Kazakh Activists Under Pressure Ahead Of Planned Opposition Rallies

ORAL, Kazakhstan -- Activists in the western Kazkh city of Oral are under pressure ahead of planned opposition protest rallies scheduled for October 23.

On October 22, a court in Oral sentenced Amangeldy Orazbaev to 20 days in jail for "violating the law on peaceful demonstrations" by organizing an unsanctioned rally last month.

Orazbaev rejected the charge, saying that "every Kazakh citizen has a constitutional right to hold public events and publicly express opinions."

Another activist in Oral, Bekbolat Otebekov, told RFE/RL that during a recent regular health check-up, doctors tried to "persuade" him to check in to the hospital even though his state of health is "very good."

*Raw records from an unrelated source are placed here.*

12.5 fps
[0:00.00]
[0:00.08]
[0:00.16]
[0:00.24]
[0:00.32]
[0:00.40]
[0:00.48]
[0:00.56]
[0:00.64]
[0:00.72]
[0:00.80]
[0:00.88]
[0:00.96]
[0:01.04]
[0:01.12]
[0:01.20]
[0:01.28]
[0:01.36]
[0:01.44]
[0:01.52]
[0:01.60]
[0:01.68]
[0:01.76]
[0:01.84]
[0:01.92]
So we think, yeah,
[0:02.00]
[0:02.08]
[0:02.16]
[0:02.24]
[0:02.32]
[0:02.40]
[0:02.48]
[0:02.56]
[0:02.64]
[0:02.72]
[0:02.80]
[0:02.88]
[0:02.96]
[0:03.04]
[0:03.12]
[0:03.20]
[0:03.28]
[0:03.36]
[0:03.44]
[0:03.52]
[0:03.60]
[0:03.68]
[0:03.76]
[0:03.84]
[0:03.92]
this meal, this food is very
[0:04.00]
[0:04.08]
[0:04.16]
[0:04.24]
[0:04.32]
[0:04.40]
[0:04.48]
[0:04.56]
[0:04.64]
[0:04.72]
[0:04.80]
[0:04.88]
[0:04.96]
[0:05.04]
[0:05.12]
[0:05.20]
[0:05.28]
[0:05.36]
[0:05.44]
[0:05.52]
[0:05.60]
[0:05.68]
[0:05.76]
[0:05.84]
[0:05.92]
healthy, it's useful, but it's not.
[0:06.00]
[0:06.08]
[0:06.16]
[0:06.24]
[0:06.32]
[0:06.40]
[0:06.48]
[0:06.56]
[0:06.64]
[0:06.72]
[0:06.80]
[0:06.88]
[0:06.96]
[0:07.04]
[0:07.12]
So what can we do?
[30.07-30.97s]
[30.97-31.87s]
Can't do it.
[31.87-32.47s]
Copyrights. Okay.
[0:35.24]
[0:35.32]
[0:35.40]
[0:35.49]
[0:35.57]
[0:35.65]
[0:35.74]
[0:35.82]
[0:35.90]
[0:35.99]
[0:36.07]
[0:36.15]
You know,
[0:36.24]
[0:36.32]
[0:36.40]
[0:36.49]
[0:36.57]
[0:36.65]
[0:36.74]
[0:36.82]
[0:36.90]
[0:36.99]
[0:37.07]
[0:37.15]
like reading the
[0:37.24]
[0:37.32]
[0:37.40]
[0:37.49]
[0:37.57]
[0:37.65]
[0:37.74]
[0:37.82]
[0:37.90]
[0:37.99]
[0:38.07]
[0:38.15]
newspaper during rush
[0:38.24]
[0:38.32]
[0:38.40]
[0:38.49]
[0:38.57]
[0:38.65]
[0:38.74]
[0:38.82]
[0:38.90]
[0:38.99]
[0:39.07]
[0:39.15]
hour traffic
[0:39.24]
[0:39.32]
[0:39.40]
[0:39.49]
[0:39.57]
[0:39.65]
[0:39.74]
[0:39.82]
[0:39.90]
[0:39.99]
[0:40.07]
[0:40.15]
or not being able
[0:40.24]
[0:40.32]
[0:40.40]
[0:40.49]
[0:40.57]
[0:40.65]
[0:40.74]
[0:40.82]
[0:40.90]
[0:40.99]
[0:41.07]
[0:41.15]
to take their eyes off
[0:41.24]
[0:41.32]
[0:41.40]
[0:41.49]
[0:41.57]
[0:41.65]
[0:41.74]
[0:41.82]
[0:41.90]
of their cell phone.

Another rights activist and Orazbaev associate, Marua Eskendirova, told RFE/RL that she had been under surveillance, adding that a car had been parked next to her house in Oral for hours as men in civilian clothing watched her house.

A day earlier, Kazakh President Qasym-Zhomart Toqaev publicly warned about legal repercussions of "illegal mass gatherings" in the country.

The anti-government rallies scheduled to be held across the country were planned by Mukhtar Ablyazov, the exiled former head of BTA Bank and an outspoken critic of the Kazakh government who resides in France.

The authorities declared Ablyazov's Democratic Choice of Kazakhstan (DVK) and the associated, unregistered Koshe (Street) party "extremist" organizations in March 2018.

Human Rights Watch earlier this year criticized the Kazakh government for using anti-extremism laws as a tool to persecute critics and civic activists. Several hundred people have been prosecuted for supporting or being members of the DVK or Koshe.

The Kazakh authorities have insisted there are no political prisoners in the Central Asian country.